Permanent faults can be classified as timing faults and time-independent faults. Timing faults affect the temporal behavior of the circuit by increasing its worst case delay. Time-independent faults modify the response of the circuit even if we observe its outputs long time after a transition has occurred on its inputs. Timing faults (or delay faults) are much more difficult to detect than time-independent faults, since, on the one hand, they require performing specific transitions on the circuit inputs for sensitizing them, and on the other hand, they require propagating them through the longest circuit paths to increase the circuit delay beyond the duration of the clock period. Also, their detection may require activating the worst-case delay conditions of the circuit, such as worst case cross-talk, ground bounce and temperature.
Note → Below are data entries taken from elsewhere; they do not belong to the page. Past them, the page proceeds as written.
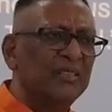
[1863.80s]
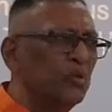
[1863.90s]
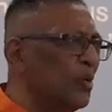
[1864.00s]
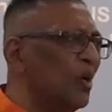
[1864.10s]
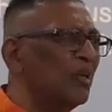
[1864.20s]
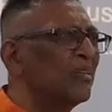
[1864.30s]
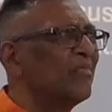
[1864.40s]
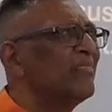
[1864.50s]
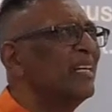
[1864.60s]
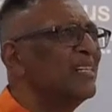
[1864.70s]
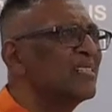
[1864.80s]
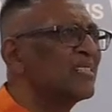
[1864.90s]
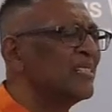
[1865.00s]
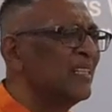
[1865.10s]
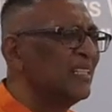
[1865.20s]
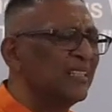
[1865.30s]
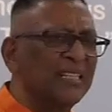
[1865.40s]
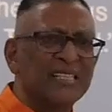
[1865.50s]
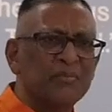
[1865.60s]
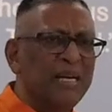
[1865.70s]
do all the things
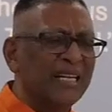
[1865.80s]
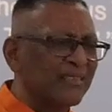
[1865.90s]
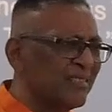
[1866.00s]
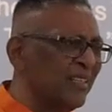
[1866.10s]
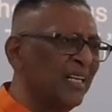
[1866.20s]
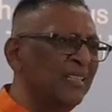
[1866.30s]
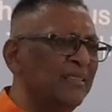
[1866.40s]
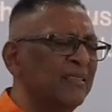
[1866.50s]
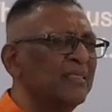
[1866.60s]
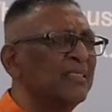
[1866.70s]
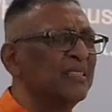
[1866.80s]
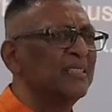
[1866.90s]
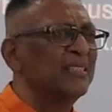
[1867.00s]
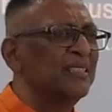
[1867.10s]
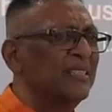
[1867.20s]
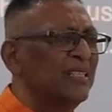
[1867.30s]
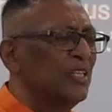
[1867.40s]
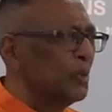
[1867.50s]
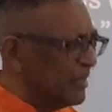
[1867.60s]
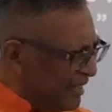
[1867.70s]
that this man has done.
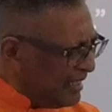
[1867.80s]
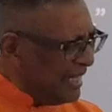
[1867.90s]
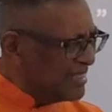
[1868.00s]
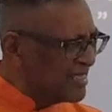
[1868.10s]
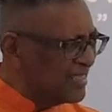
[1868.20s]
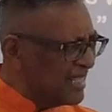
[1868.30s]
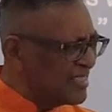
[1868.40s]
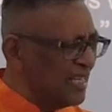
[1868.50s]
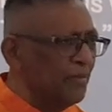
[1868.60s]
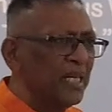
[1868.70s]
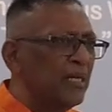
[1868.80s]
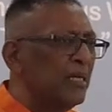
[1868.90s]
You would think that's going to...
Permanent faults can further be classified into fabrication faults, created during the fabrication phase and into faults developed during the circuit life. Fabrication test would detect most of fabrication faults and in particularly time-independent faults which are much easier to detect. But some of the timing faults (those requiring very complex test conditions) may escape detection during fabrication test. Due to their complex test conditions, these faults will affect system operation with a low frequency. As failure mechanisms inducing circuit-life faults are very slow processes, circuit-life defects will alter the circuit structure gradually and will first affect the timing characteristics of the circuit. To evolve into time-independent fault a circuit-life defect will require much longer time. This will enable fault detection and fault masking, and will offer the possibility for circuit replacement much earlier before the defect is transformed into a time-independent fault.